* Given entries *
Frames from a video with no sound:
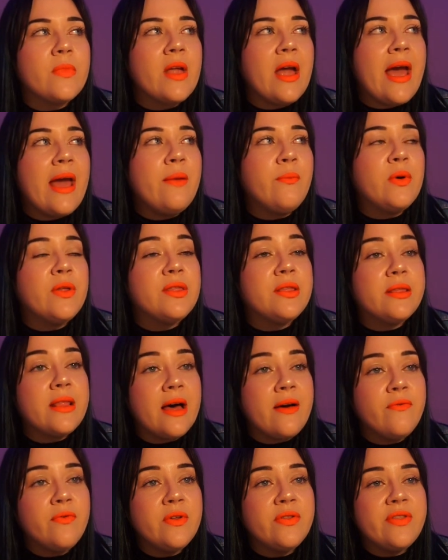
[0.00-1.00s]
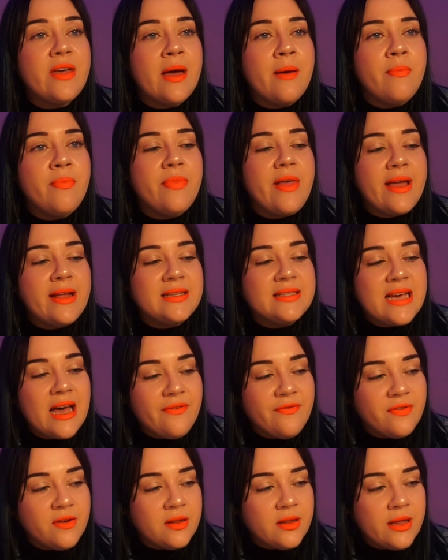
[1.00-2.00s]
And with love with them, they
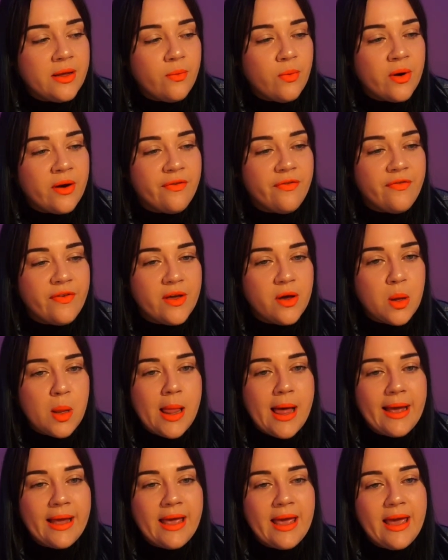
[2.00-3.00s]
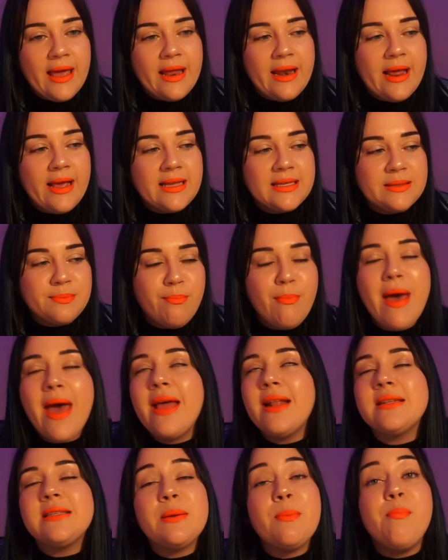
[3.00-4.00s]
definitely want to feel like it is
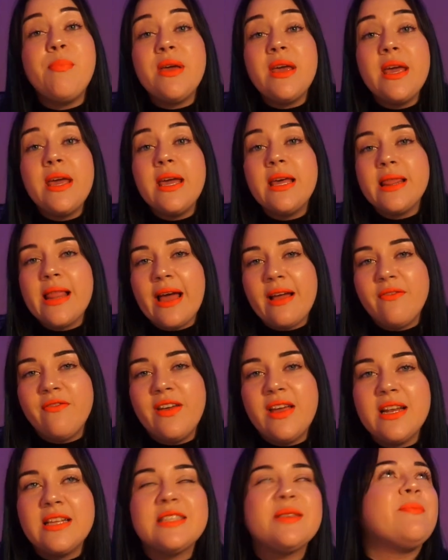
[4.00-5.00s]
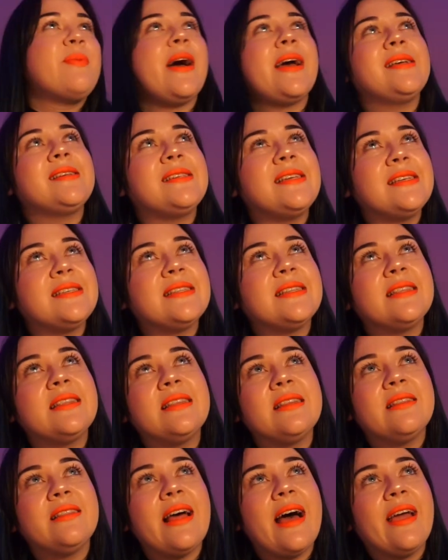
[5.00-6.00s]
meant to be. Like, Venus and Pisces,
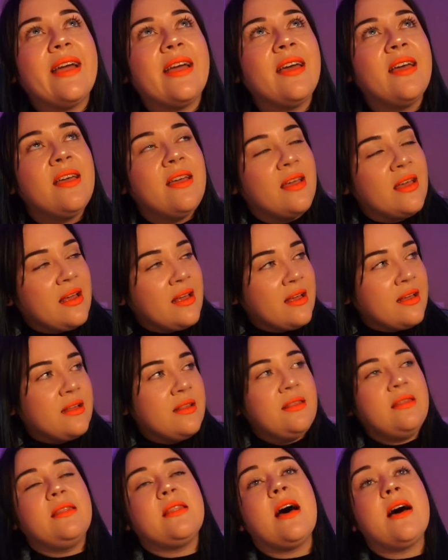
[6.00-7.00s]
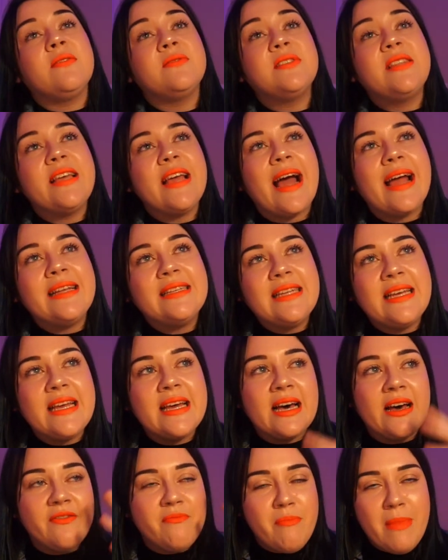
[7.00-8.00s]
like, loves the
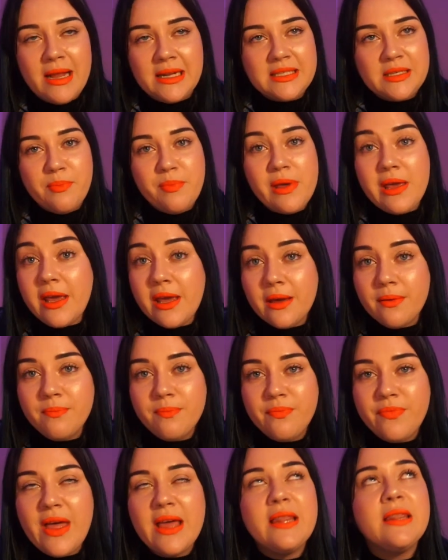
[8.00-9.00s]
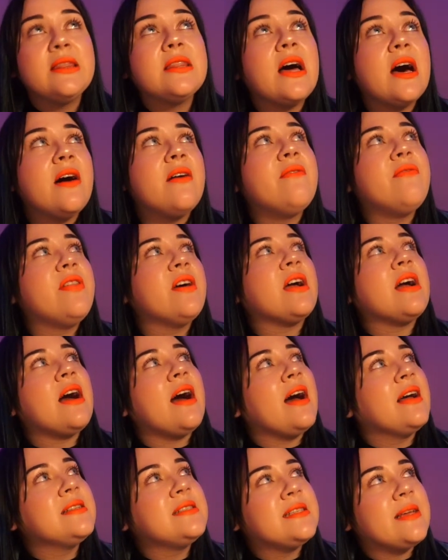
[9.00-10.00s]
idea of meant to be. They love the
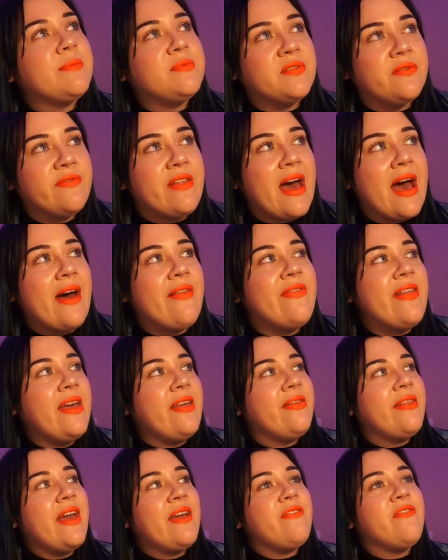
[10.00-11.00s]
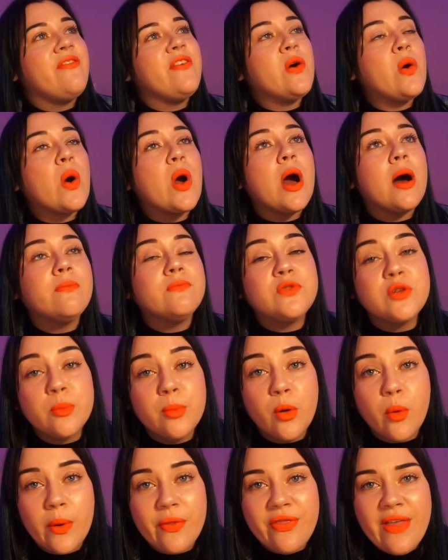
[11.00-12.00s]
concept of that. They feel
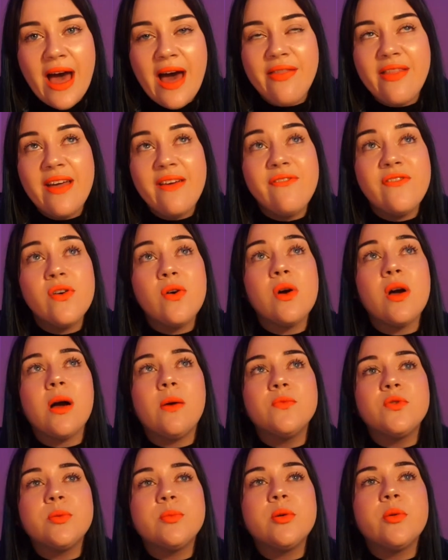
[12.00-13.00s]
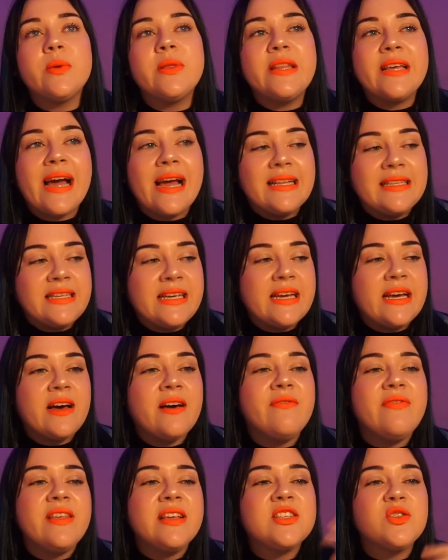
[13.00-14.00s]
comfortable with that. They feel comfortable with the idea
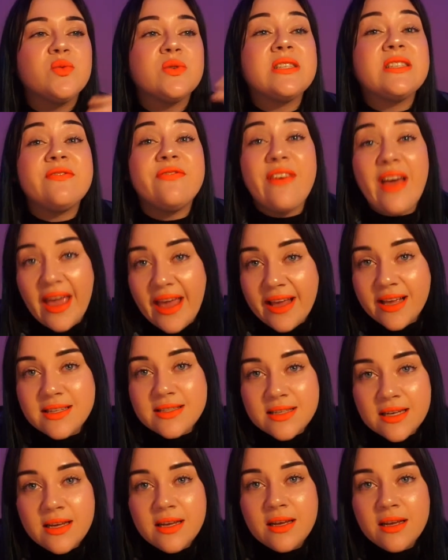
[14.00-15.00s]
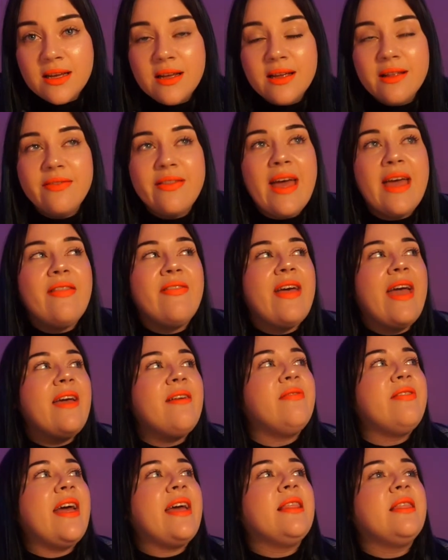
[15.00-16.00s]
of this was fate.
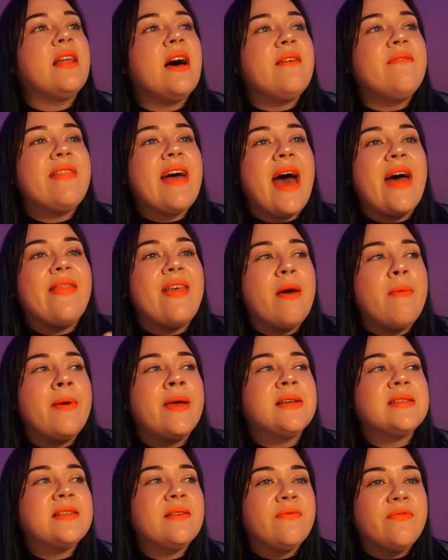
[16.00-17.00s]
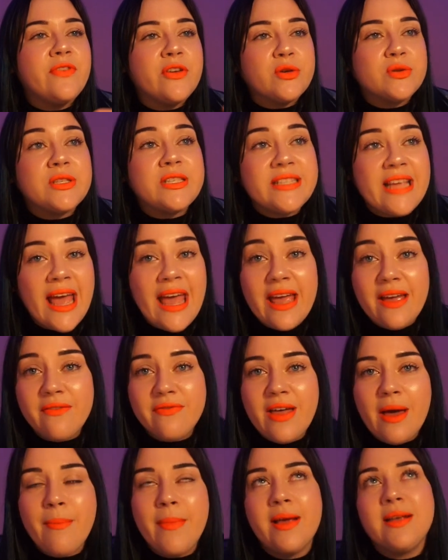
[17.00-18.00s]
They love that. That makes them feel
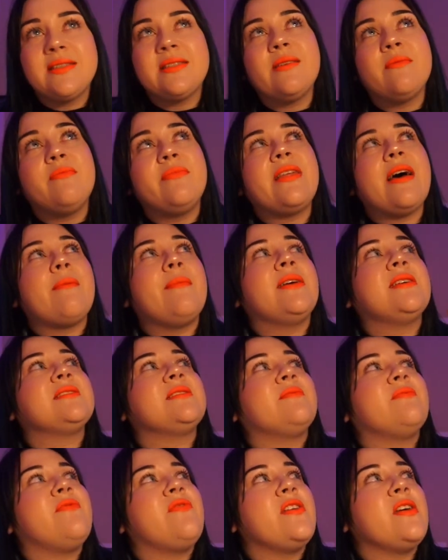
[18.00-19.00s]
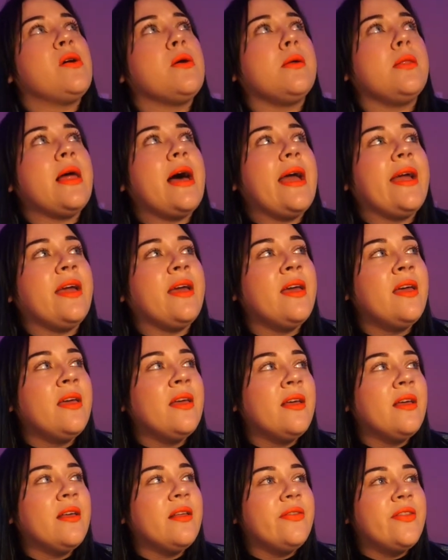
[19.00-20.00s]
safe. That makes them feel like
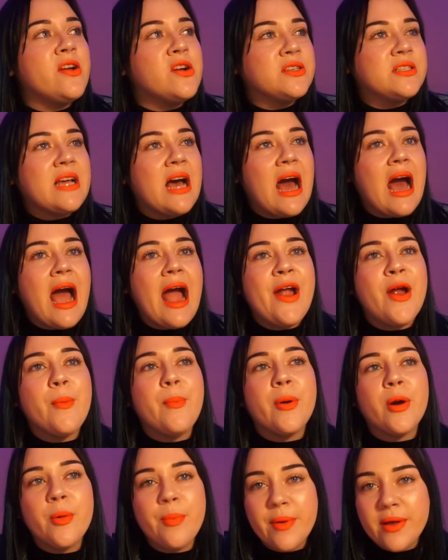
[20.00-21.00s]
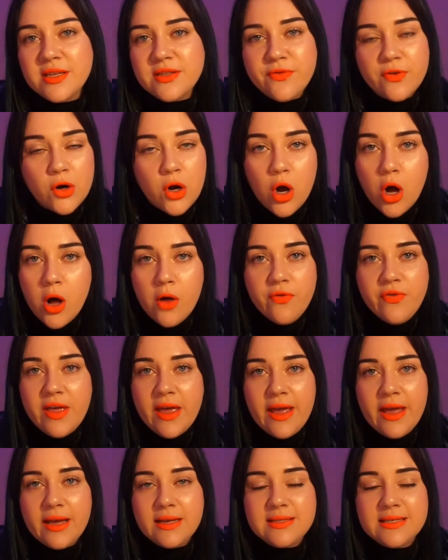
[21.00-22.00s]
there's a higher purpose for all
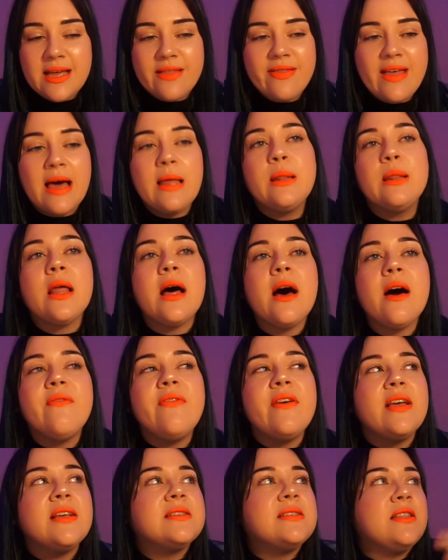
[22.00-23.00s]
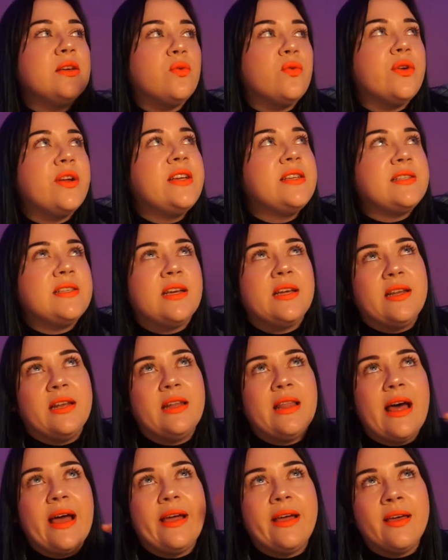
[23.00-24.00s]
things, and that love is the
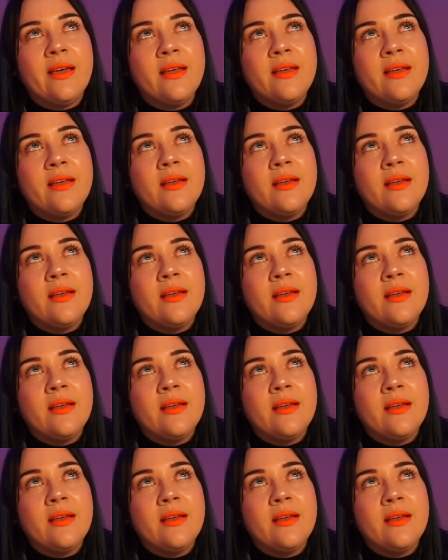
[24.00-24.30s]
reason. Like,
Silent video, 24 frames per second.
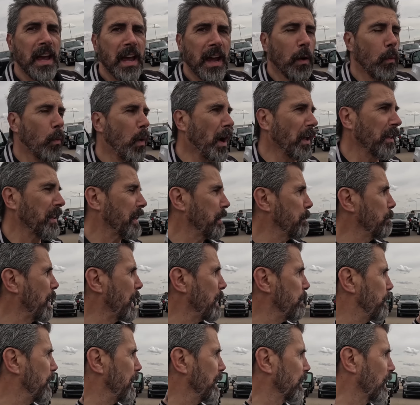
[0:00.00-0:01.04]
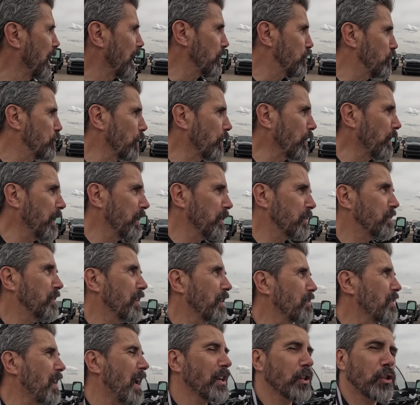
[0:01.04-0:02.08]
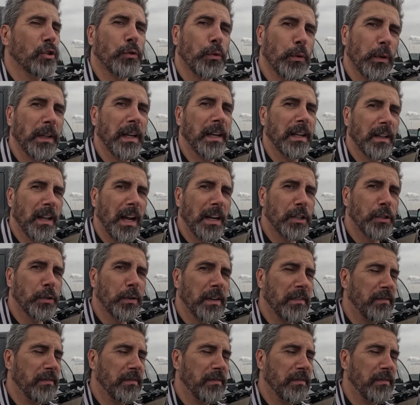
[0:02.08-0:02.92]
And while they might be luxurious, they're not truly a luxury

* What is expected *
What you return should be only the exact lines from the top of the entries through the line with "[8.00-9.00s]", minus the pictures.

* Result of the task *
Frames from a video with no sound:
[0.00-1.00s]
[1.00-2.00s]
And with love with them, they
[2.00-3.00s]
[3.00-4.00s]
definitely want to feel like it is
[4.00-5.00s]
[5.00-6.00s]
meant to be. Like, Venus and Pisces,
[6.00-7.00s]
[7.00-8.00s]
like, loves the
[8.00-9.00s]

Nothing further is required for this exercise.